■ WHAT YOU HAVE TO DO: In the listing below, find the line that contains "[00:00:02.00 to 00:00:03.00]" and the line that contains "What the speaker". Quote both and every line between them, exactly, and nothing more.
╭──
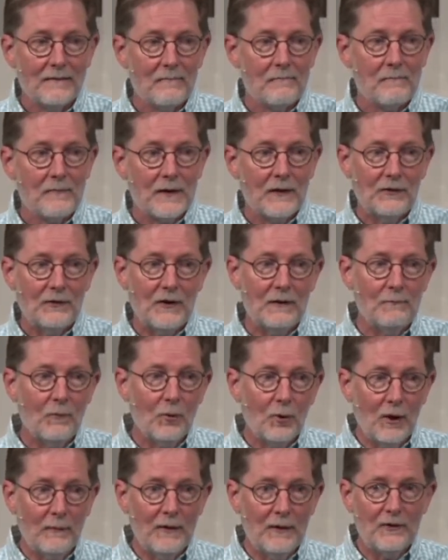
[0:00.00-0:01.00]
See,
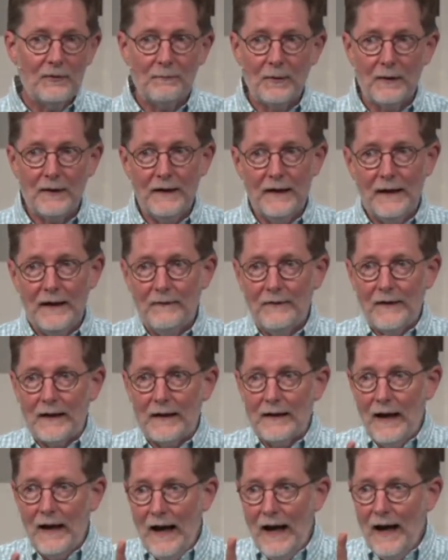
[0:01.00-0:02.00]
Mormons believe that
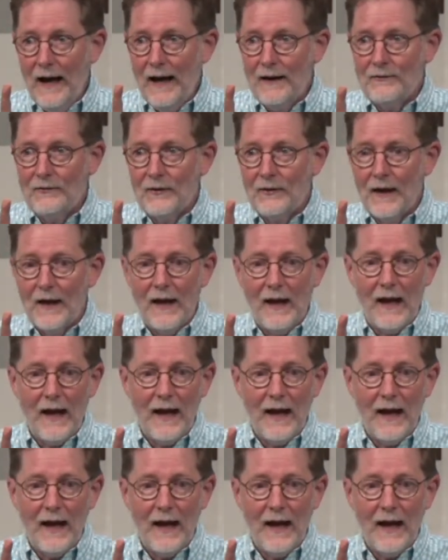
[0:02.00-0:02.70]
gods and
╰──
╭──
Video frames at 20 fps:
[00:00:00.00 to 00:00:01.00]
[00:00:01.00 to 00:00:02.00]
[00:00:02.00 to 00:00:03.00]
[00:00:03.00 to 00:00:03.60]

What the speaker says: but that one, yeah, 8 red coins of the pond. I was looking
╰──
■ SOLUTION TO THE EXERCISE:
[00:00:02.00 to 00:00:03.00]
[00:00:03.00 to 00:00:03.60]

What the speaker says: but that one, yeah, 8 red coins of the pond. I was looking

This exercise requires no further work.